The Supreme Court of the United States recently reaffirmed the principle that there must be a direct connection between a forum state and the underlying controversy in order for a court to exercise specific jurisdiction over the claims. Bristol-Myers Squibb Co. v. Superior Ct. of Calif., No. 16-466 (U.S. June 19, 2017).
Bristol-Myers Squibb (“BMS”) is incorporated in Delaware and maintains headquarters in New York. It conducts business in California, including the sale of a blood-thinning drug called Plavix. A group of plaintiffs, consisting of residents and nonresidents of California, sued BMS, alleging that Plavix had damaged their health. The nonresident plaintiffs did not allege that they obtained Plavix through California doctors, nor did they claim that their injuries or treatment had any relation to California. BMS challenged the trial court’s finding that it had personal jurisdiction over BMS with respect to the nonresident plaintiffs’ claims. The California Supreme Court affirmed, finding that while the court lacked general jurisdiction, it had specific jurisdiction over the nonresident plaintiffs’ claims. Id. at 3. It found that BMS’s “extensive contacts” with California permitted the exercise of specific jurisdiction “based on a less direct connection between BMS’s forum activities and plaintiffs’ claims than might otherwise be required.” Id. This “less direct connection” was satisfied because the claims of the nonresident plaintiffs were similar to the claims of the California plaintiffs. Id.

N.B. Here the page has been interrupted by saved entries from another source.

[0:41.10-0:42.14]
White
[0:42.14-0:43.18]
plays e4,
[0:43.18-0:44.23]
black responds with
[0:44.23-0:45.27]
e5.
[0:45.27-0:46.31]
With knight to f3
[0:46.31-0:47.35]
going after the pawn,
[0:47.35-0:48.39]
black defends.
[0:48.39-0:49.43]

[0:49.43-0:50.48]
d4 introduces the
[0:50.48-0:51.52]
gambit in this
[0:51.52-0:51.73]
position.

The Supreme Court of the United States reversed. Under the Court’s precedent, a lawsuit “must arise out of or relate to the defendant’s contacts with the forum” in order for the trial court to exercise specific jurisdiction. Id. at 5 (citing Daimler AG v. Bauman, 571 U.S. ___ (2014), slip op. at 8). There needs to be “an affiliation between the forum and the underlying controversy, principally, an activity or an occurrence that takes place in the forum State…” Id. at 5-6 (citing Goodyear Dunlop Tires Ops., S.A. v. Brown, 564 U.S. 915, 919 (2011)). A defendant’s general connections with the forum state, such as regularly occurring sales of a product, are not enough for specific jurisdiction. Id. at 7. Instead, the connection must be specific to the claims of the plaintiff.
In this case, the nonresident plaintiffs were not prescribed Plavix in California, did not purchase or ingest the drug in California, and were not injured by it in California. “The mere fact that other plaintiffs were prescribed, obtained, and ingested Plavix in California—and allegedly sustained the same injuries as did the nonresidents—does not allow the State to assert specific jurisdiction over the nonresidents’ claims.” Id. at 8. It was not relevant that BMS conducted research in California on matters unrelated to Plavix. Id. Finally, the fact that BMS contracted with a California company, McKesson, to distribute Plavix nationally did not provide a basis for the exercise of specific jurisdiction. Id. at 11. BMS was not derivatively liable for McKesson’s conduct and did not engage in relevant acts together with McKesson.
In her dissent, Justice Sotomayor expressed her belief that since the nonresident plaintiffs’ claims against BMS concerned “conduct materially identical to acts the company took in California,” i.e. the marketing and distribution of Plavix, their claims “related to” BMS’s conduct in the forum state. She would have found specific jurisdiction.
New Jersey companies, specifically those who engage in business throughout the country, should take solace in this case. They cannot be sued in a foreign state under a theory of specific jurisdiction unless there is a direct relation between the company’s activities in the forum state and the plaintiffs’ allegations. The Supreme Court’s decision will also likely lead to increased filings in New Jersey, which is home to some of the largest pharmaceutical and consumer products companies in the country.